The “inclusive” clause survived the legislation’s third reading along with another granting the government powers to require the VCF to provide specific information in annual reports.
Originally, the bill allowed the government to require the VCF to supply additional information only outside the annual report.
“However, we understand there may be a need to ensure that annual reporting on the Fund provides relevant data to support capability development in the venture capital market and meets the various needs of stakeholders,” the FEC report says.
The final VCF version also includes an explicit objective for the fund to “encourage the development of more self-sustaining [NZ] private venture capital funds”.
Floated as a concept last year, the VCF is intended to invest in local growth businesses seeking between $2 million to $20 million via a fund-of-funds vehicle administered by the Venture Capital Investment Fund and governed by the NZ Superannuation Fund (NZS).
As reported earlier, NZS chief, Matt Whineray, had some concerns about the initial proposal including the “legislative architecture”, timeline and government influence on investment decisions.
In the final debate, several National Party members also critiqued the extended government influence over VCF investment calls.
Andrew Falloon, for instance, noted that the legislation “essentially means… that [NZS] will be required to look at other things other than just growth”.

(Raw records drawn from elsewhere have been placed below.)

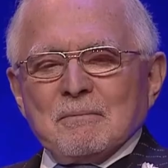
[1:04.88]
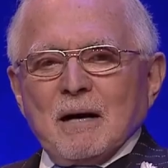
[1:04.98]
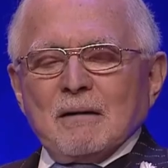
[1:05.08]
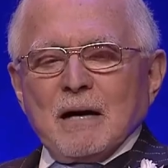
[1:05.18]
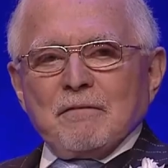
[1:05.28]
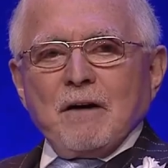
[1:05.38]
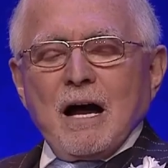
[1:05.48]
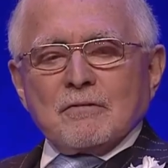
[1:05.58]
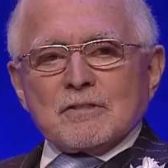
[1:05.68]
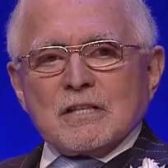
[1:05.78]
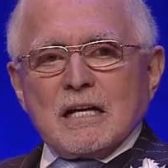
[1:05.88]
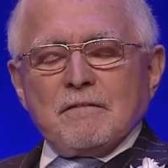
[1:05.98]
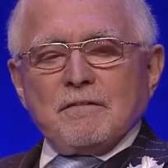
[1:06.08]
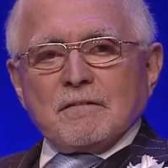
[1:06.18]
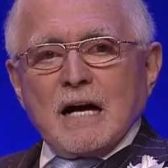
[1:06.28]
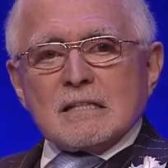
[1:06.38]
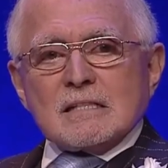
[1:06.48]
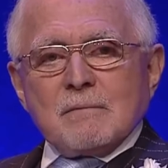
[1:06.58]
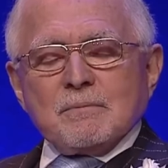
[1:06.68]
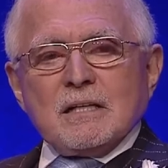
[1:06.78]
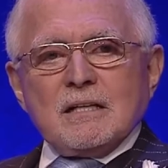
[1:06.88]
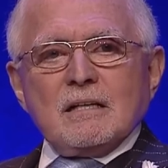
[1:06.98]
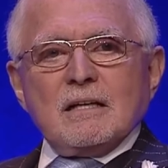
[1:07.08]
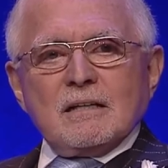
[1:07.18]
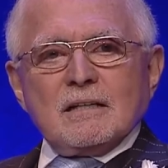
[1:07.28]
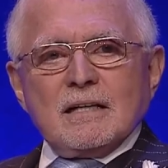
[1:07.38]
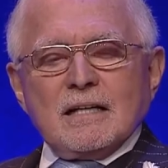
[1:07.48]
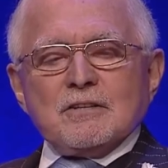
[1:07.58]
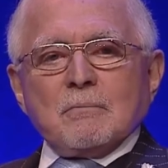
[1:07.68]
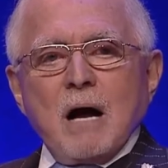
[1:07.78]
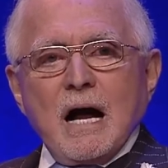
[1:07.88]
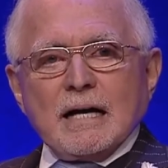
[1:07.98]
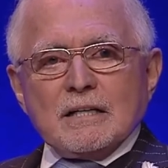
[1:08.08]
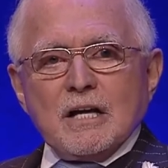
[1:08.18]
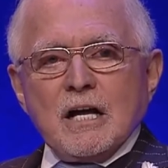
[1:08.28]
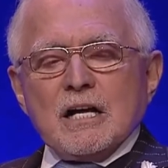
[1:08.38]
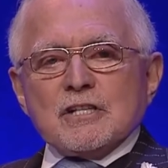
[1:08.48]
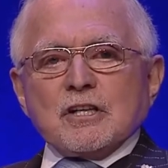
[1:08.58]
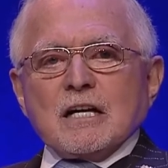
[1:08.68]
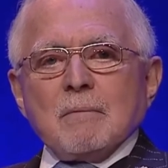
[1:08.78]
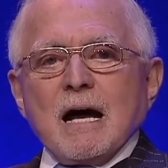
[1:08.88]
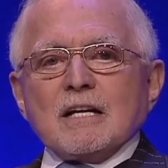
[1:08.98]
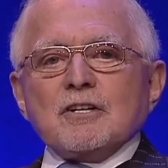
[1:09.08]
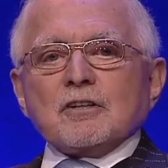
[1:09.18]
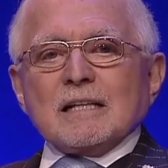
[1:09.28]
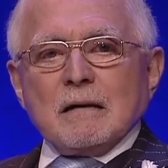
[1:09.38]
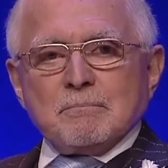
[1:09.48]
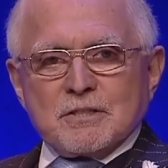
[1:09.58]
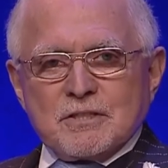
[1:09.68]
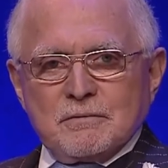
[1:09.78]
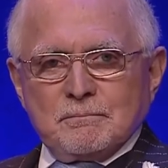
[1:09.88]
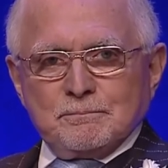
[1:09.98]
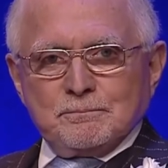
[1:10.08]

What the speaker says: My father said, if you've got something in your mind, it should come out of your lips.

“[NZS will] be required to look at things that will yield lower returns than if they went for higher returns,” Falloon said. “My view is that, certainly when it comes to our superannuation and in the money that we are going to rely on in our retirement, the guardians should be looking for, ideally, the biggest returns they can get, rather than other considerations.”
But Green MP, Chloe Swarbrick, argued that the VCF changes did not “go far enough”.
“… because it allows for, for example, the opening of a window where there is per chance, in some distant future, an oscillation of Government and other parties find themselves in charge of the reins of this country, that we may end up with an unfortunate situation like what we’re presently seeing with the State-sanctioned investment in fossil fuels under ACC at present—that billion dollars which is presently invested in those fossil fuels,” Swarbrick told parliament. “It is quite simple. As we all know, every Parliament is sovereign unto itself to change those directions, which any Government may give.”
She earlier called for the government to force the Accident Compensation Corporation (ACC) fund to sell down all its fossil fuel investments.
Despite the National objections, all members bar one – Act Party’s David Seymour – voted for the VCF legislation as is.
Seymour said “this abomination of a bill — [is] a house of cards built on a series of fallacies”.
“… in a pathetic series of contributions in this debate over the last few minutes and hours, we have heard absolutely no justification, logic, or explanation for why taking $300 million of taxpayers’ money and putting it into a venture investment fund is going to help us achieve that goal,” he said.
The VCF is expected to be in operation by next June, funded by $240 million of contributions originally intended for the NZS and $60 million of NZVIF money.
In addition to the last-minute amendments, the VCF bill was split into two parts with the necessary NZS governance changes shunted into the New Zealand Superannuation and Retirement Income Amendment Bill.